The question of marriage is a recurring one and he says: "Angie and I talk about it and we've already made a bigger commitment and that's raising a family together, so everything else is secondary."

Pitt is filming the zombie tale World War Z while Jolie is about to embark on promotional duties for In the Land of Blood and Honey, her directorial debut that she also wrote.
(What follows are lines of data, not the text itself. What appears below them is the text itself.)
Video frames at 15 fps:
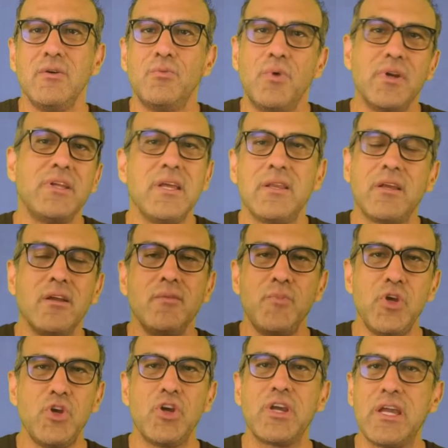one can
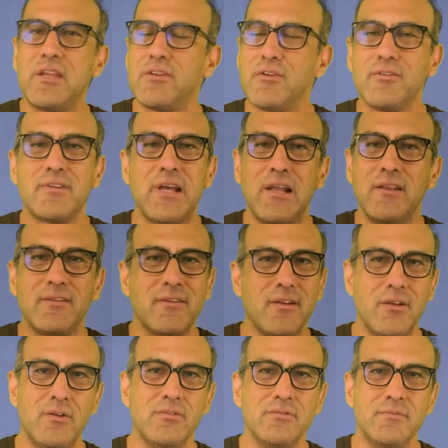communicate through silence
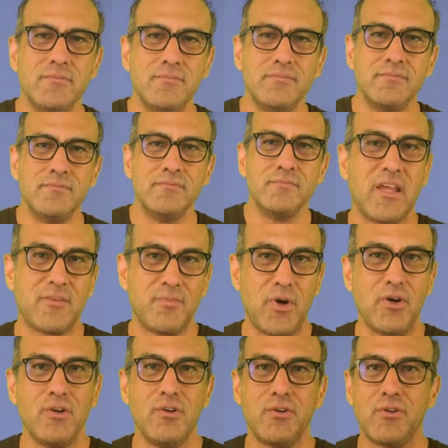alone. As
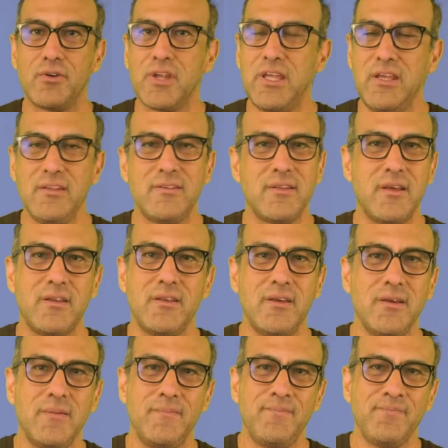Martin Luther King
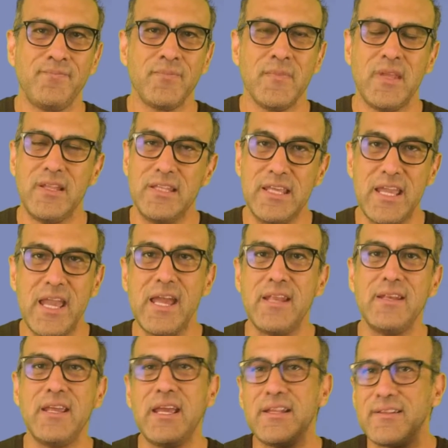said, in the
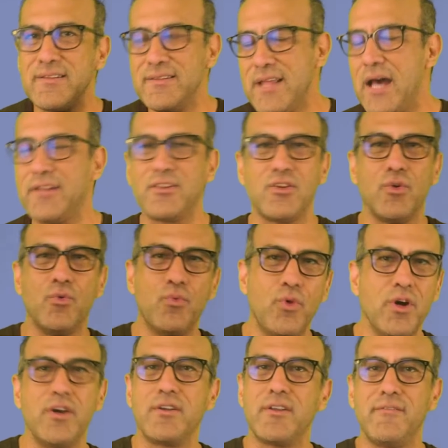end, it's not the
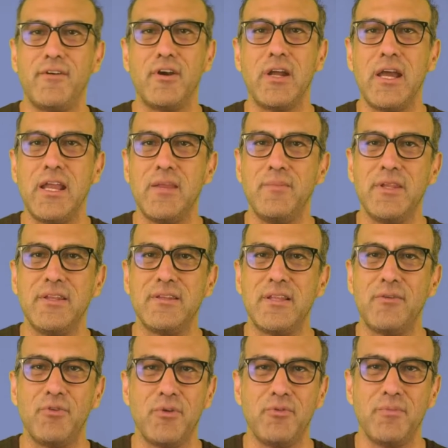words of our enemies
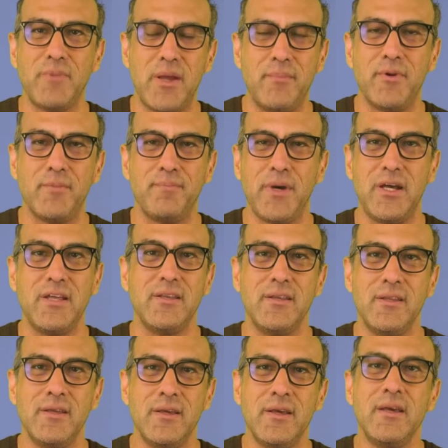that we remember,
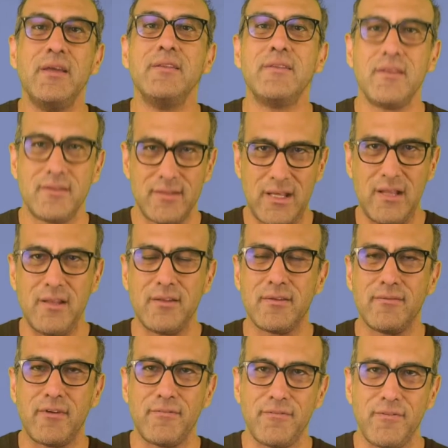but the silence
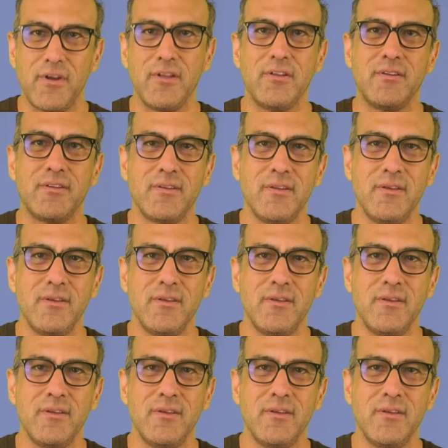of our friends.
But while filming keeps them busy, charity work takes up even more time.

While he shuns any limelight on his personal life and is embarrassed and slightly horrified by the "Sexiest Man Alive" title that People magazine twice has bestowed upon him, Pitt, like Jolie, has learnt to make good use of his celebrity status to promote the causes close to their hearts, such as fighting poverty and hunger.

"Of course it helps because there's an automatic spotlight on us and it's hard to get out of that spotlight," he says. "It occurred to me a few years ago that there were so many people in need and so many stories that needed to get out that maybe I could be a conduit in that way."

His and Jolie's filming schedules and charity work take them around the world, and at first the children went to school in whichever country they happened to be at the time but now they are being schooled at home. When they are not away on film locations or on charity missions, Pitt and Jolie divide their time between homes in Los Angeles and a 1,000-acre estate near Aix-en-Provence in the south of France, where they are trying to spend more time.

"It's really nice for the kids and they can have more of a normal life there where people are kind and don't get in their faces and the photographers are a little less aggressive and rabid," he says.

There is no doubt as to his top priority.

"What's valuable to me has become clearer as I've got older," he says. "To me, it's about the value of your time and your day and the value of the people you spend it with. It's about me being a strong father and guide and a good match for my significant other. Then if I'm going to go to work it must be something of value to me.

"I still value the work I do but at the same time I value getting home to the kids more."